In the run up to last year’s General Election he managed to offend not just the transgender community but also the blind in one woefully unfunny joke.

Writing about a blind and transgender Labour parliamentary candidate, he managed to insult her sex, her sexuality and her blindness.  He later apologised.

The gay community has also been on the receiving end of his bile, describing homosexual practices in an article as “unnatural and perverse”.

But Liddle is not just nasty in his professional life.

He married journalist Rachel Royce in 2004, only to cut short their honeymoon so he could be with Alicia Monckton, a 22-year-old receptionist at The Spectator.

He later married her and traded insults with his ex-wife in the papers. Royce found Viagra in his pockets at the time of the affair which he said was for research.

But his new romance wasn’t all sweetness and light after the police were called to their house following a domestic disturbance in 2005.

He accepted a caution for common assault but later denied it.  Monckton was pregnant at the time.

HE DOTH PROTEST TOO MUCH, NO?

Opinion by Argus columnist Ericka Waller

A COUPLE of things spring to mind after reading Rod Liddle’s attack on Brighton and everything we stand for.  The first is the wise adage “the lady doth protest too much”.

He seems obsessed with his hair (the first third of his Spectator column is about his precious locks), which suggests he has a feminine side.  Maybe it’s screaming to come out. “I am having terrible trouble with my hair at the moment,” he laments, “It is lank, flat and lifeless. There are split ends. Also, it doesn’t smell too good.”

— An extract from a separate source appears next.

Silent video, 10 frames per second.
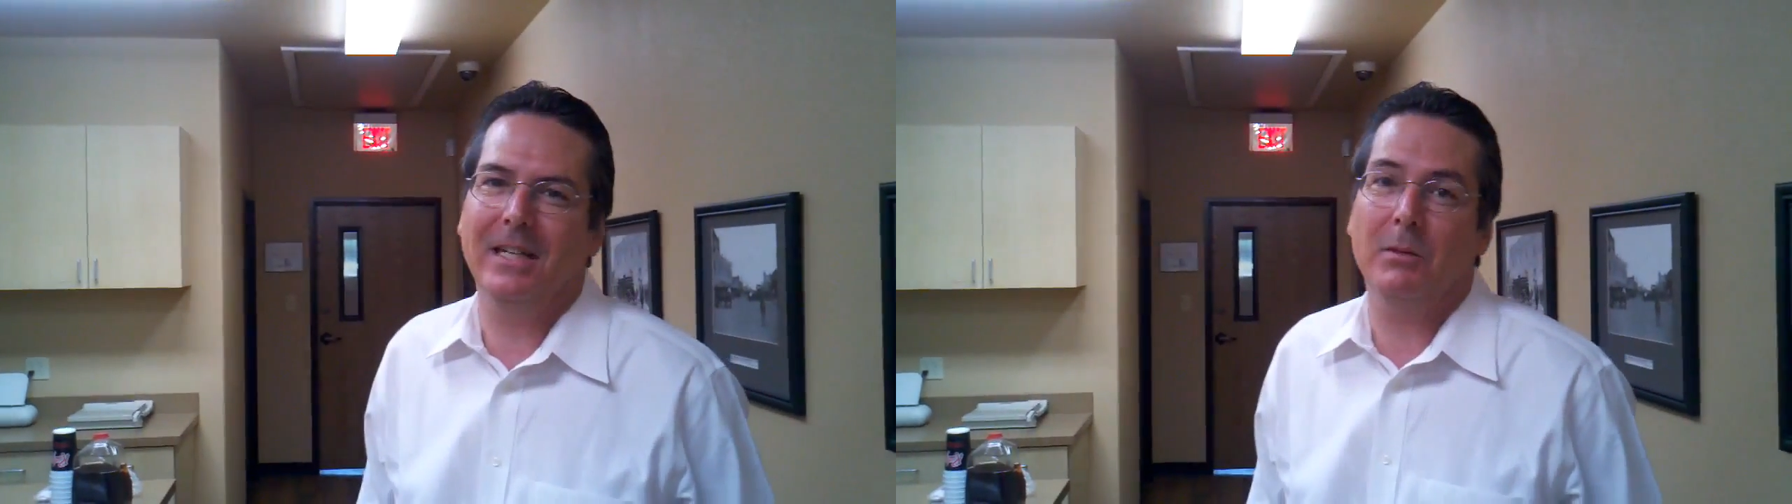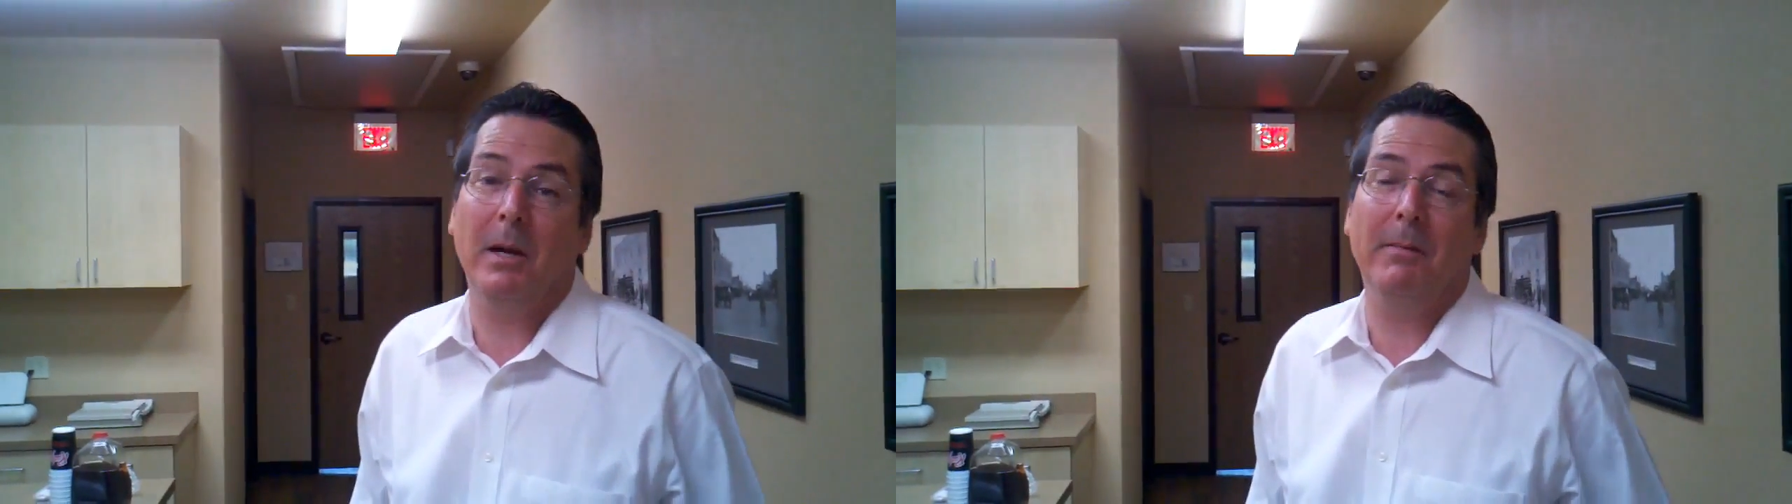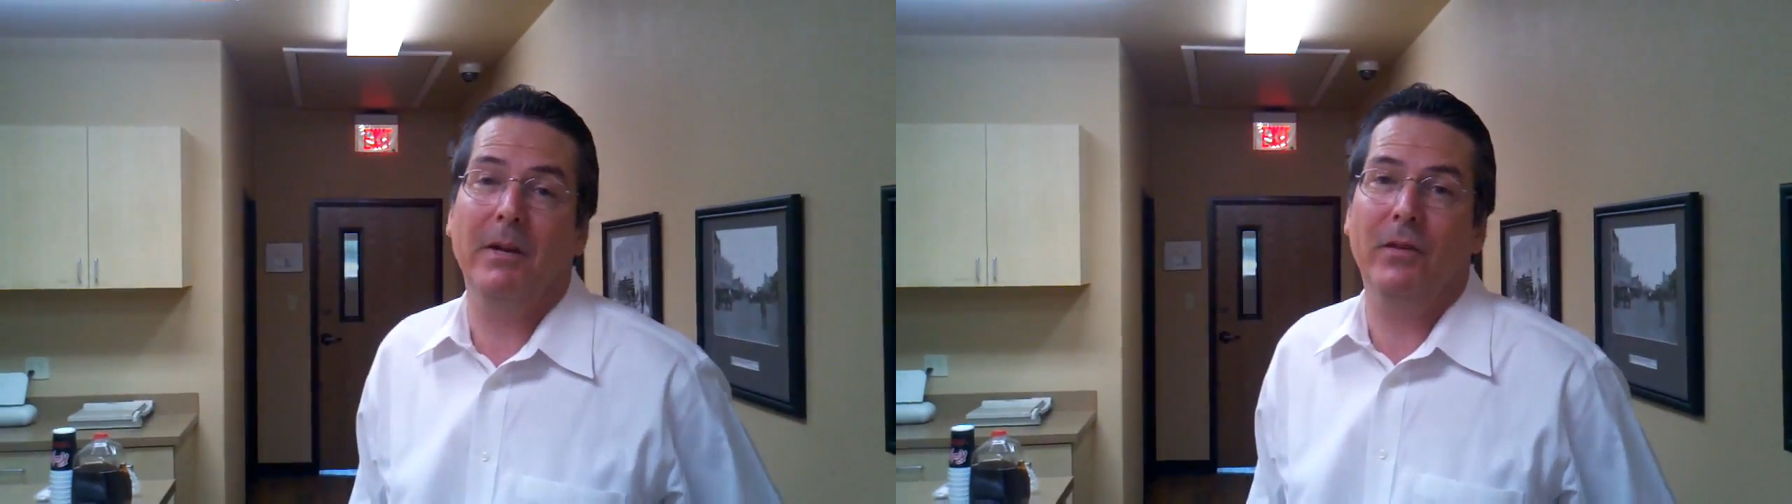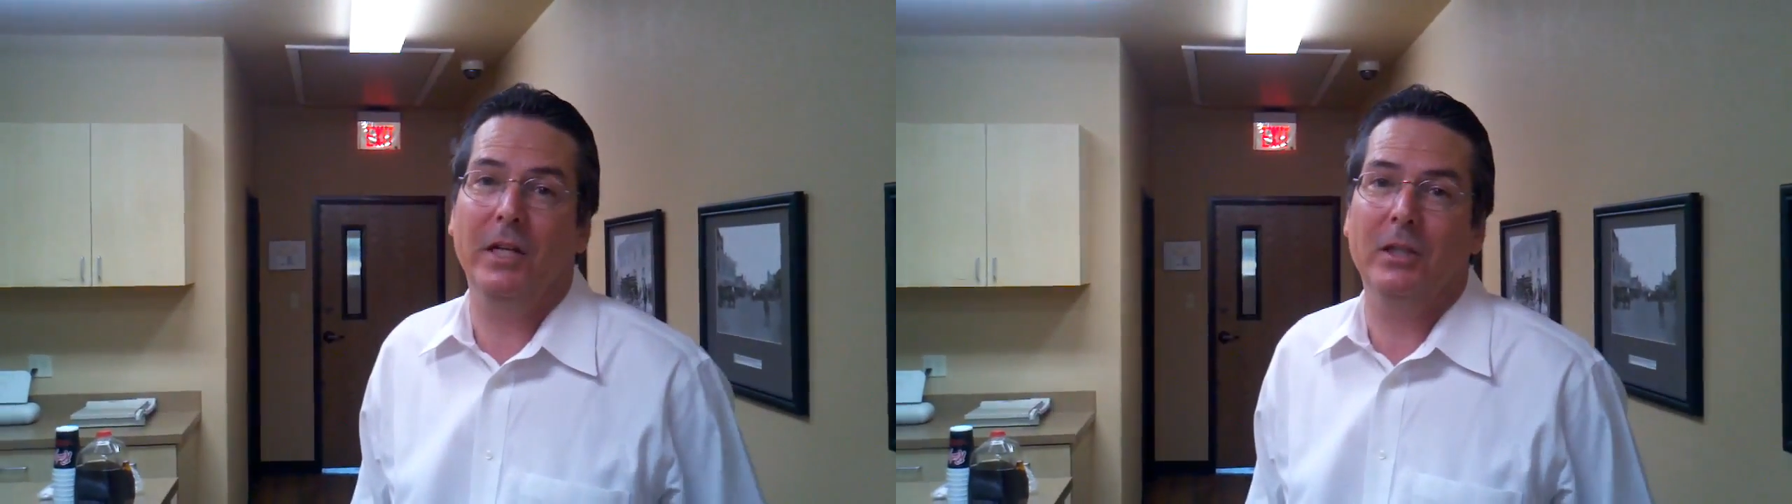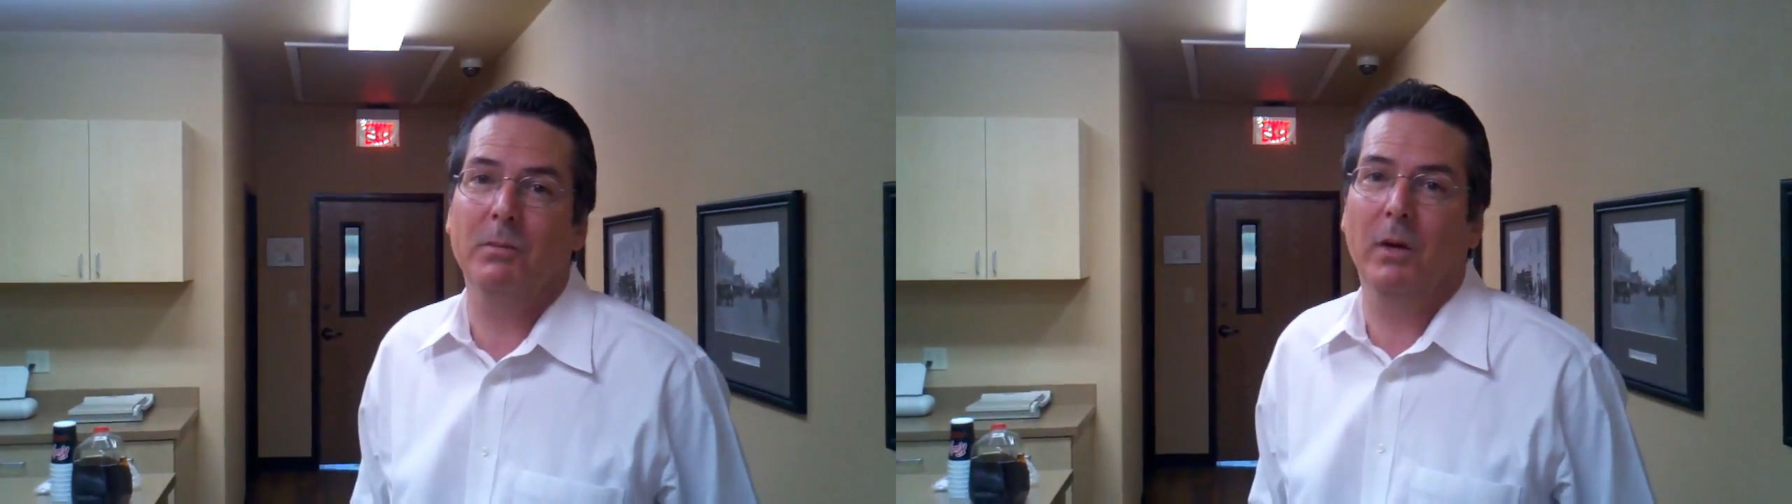talking about my
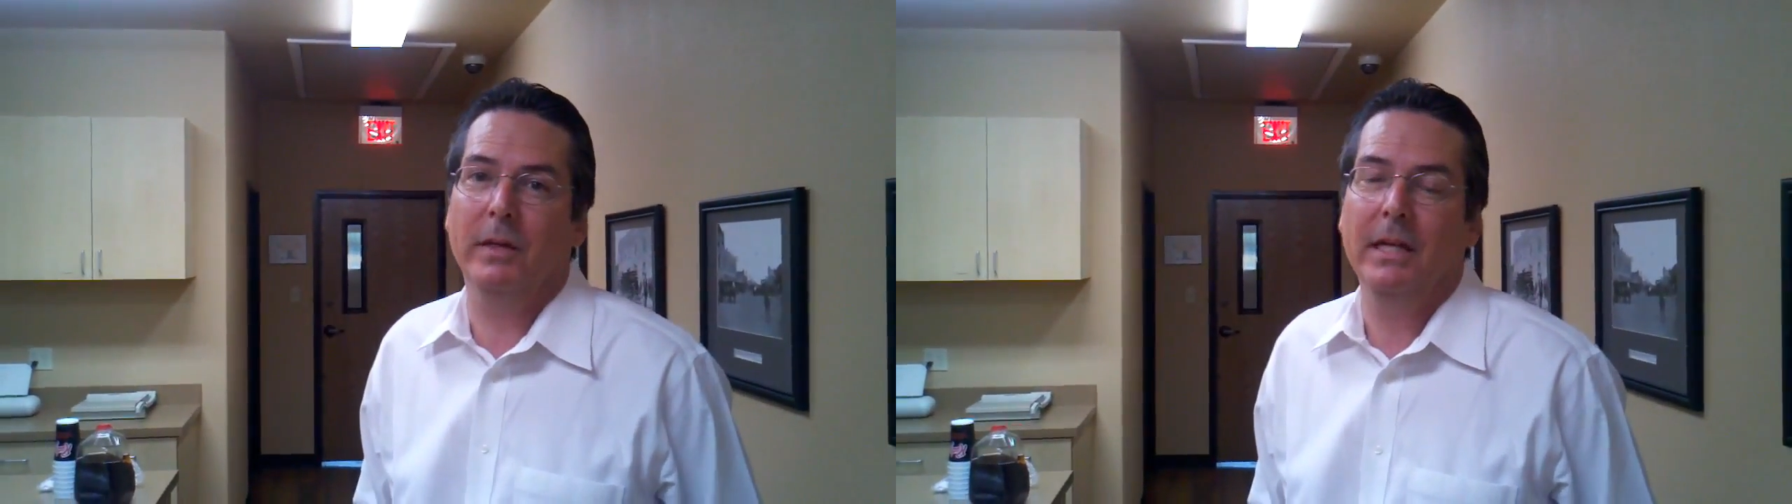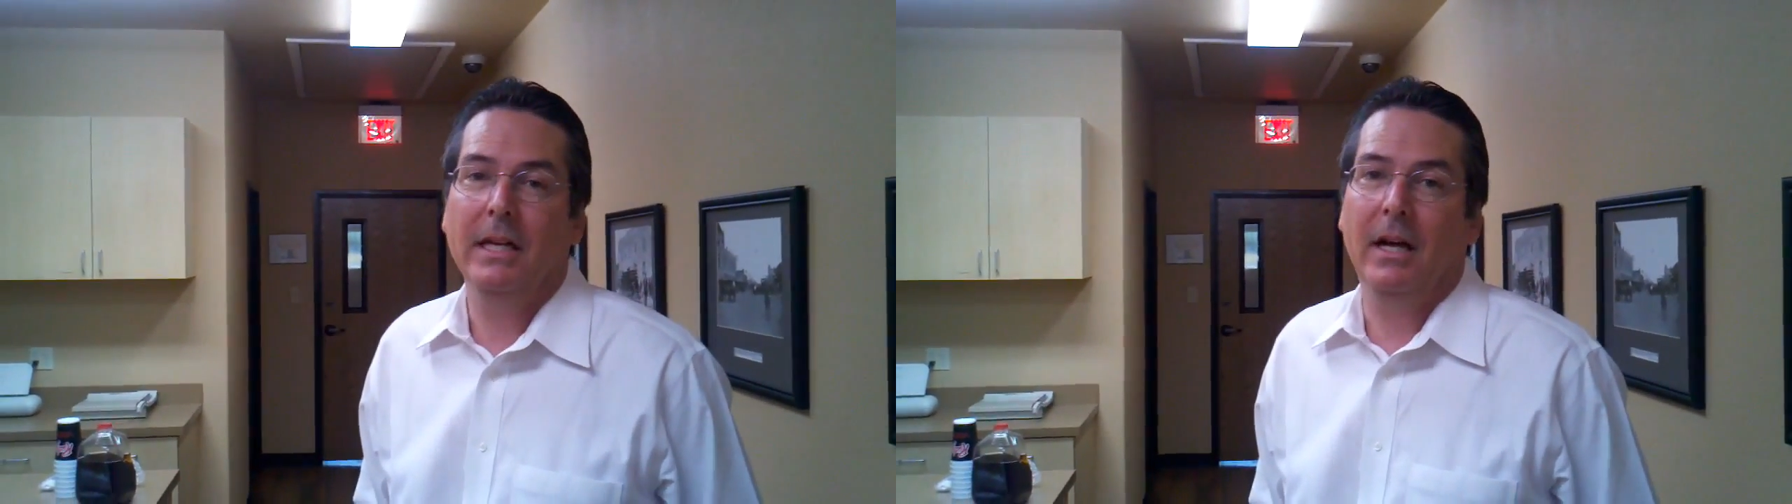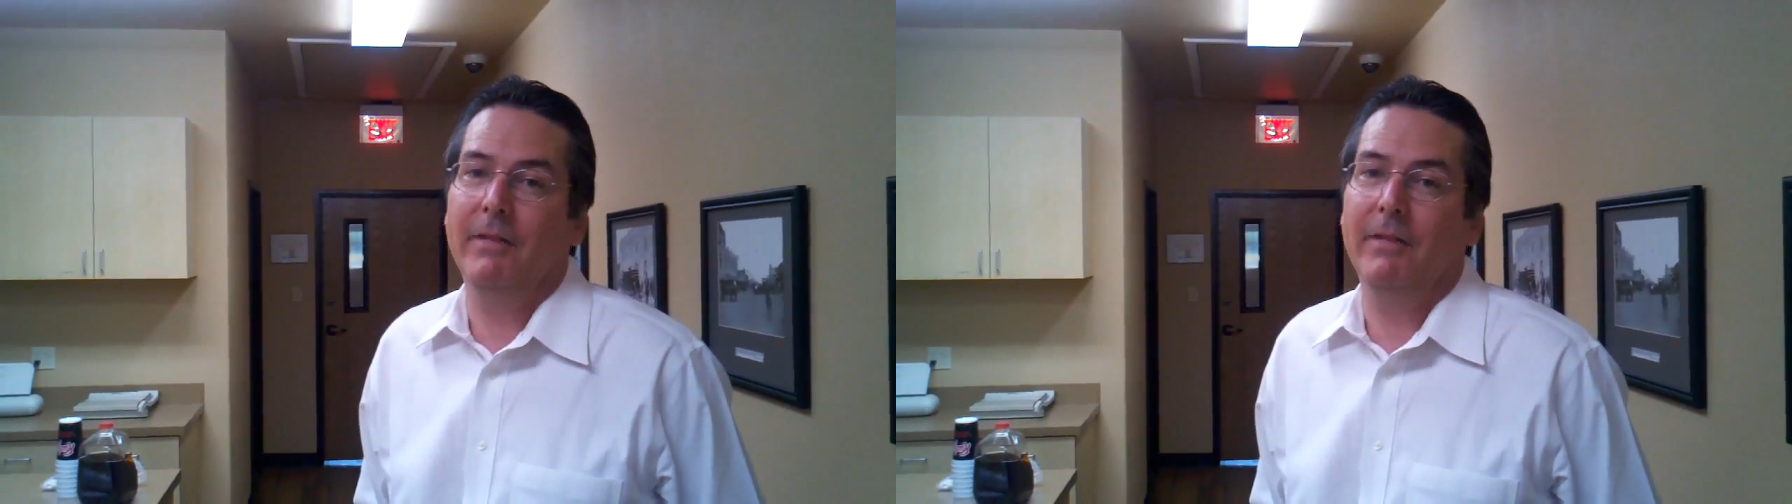funniest moment.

Based on this, I’d not be surprised to see Rod dressed in drag at Brighton Pride. He probably wrote his scathing blight on our city in a pair of frilly pants, padded bra and come hither boots.

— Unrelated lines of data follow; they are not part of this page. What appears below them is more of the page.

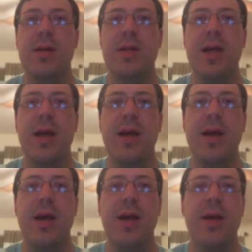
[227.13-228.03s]
Say a
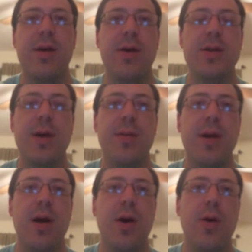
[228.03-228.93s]
kid grows up
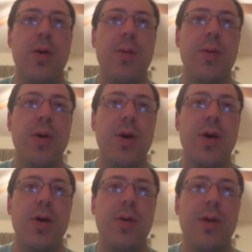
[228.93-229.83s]
in a home
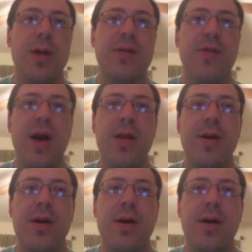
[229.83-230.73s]
where his
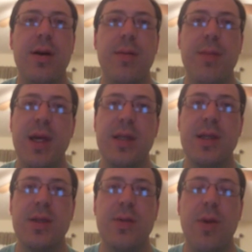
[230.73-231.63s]
father beats
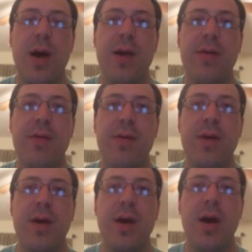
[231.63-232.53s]
his wife.
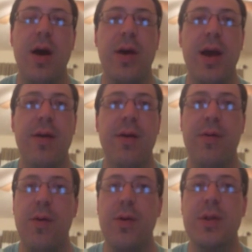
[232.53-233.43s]
Okay,
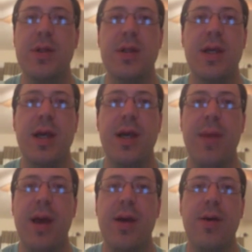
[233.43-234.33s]
of course, this kid
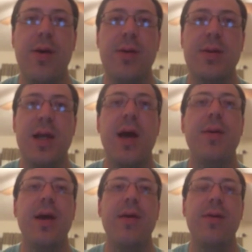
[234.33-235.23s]
may grow up and say,
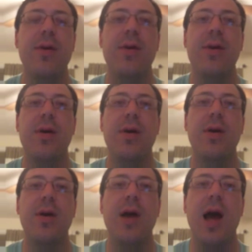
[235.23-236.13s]

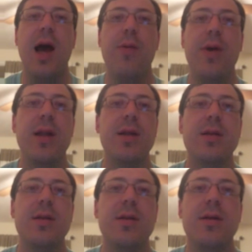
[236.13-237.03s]
I
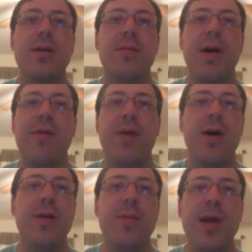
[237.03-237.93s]
witnessed my
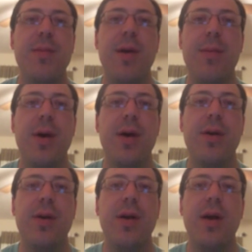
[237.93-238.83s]
father beat my
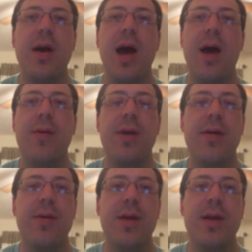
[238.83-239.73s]
mother. I will
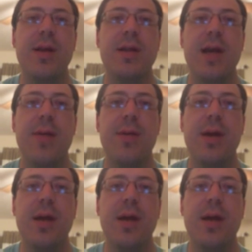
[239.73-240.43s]
never let this happen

Not that we’d care.  That is after all the beauty of this city.  You can come and be who you are, who you always secretly wanted to be and no one gives a hoot. We’ve quite simply got better things to do.

Perhaps it’s a case of the green-eyed monster. Maybe Rod wishes he could spend his days eating falafels, doing a naked bike ride and going on the pier wearing a kiss-me-quick hat.

According to Rod, if the people of Brighton “can’t be a**ed” to make the short journey to Beachy Head, he will personally chaperone us.

He adds: “They’re all in favour of assisted dying, after all. Well, let me lend a helping hand.”

If he is as provocative in person as he is behind the safety of a computer he’ll have no trouble attracting attention down here.  Brighton loves a diva after all.  He was outraged about us “cretinous leftie-green activist parents” organising our recent strike in protest of our “unspeakable children” having to do Sats.

After reading his columns I see I was wrong to do this. I should stamp and suck the life out my kids now, force them to conform and smother them in bigoted opinions so they can grow up to become cyber bullies too.  It’s a shame, really. He named his daughter Emmeline after the Suffragette, almost as if he cared about her rights.

He has since dedicated his life to being the worst kind of role model. He’s been in trouble for contempt of court, domestic violence as well as racist and homophobic comments.  This is a man who cut short his honeymoon to get back to his 22-year-old receptionist with whom he was having an affair. This is a man who complained he wasn’t able to smoke at Auschwitz.

Like Rod Hull’s highly aggressive arm-length puppet modelled on the Australian flightless emu bird, Liddle is a media whore who will say anything papers want for a pay packet.

And it is not the first time he has stuck the boot into Brighton.

In 2013 he wrote in his Sunday Times column that he would rather live in North Korea.  Well Rod, why don’t you do us all a favour? We will personally chaperone you.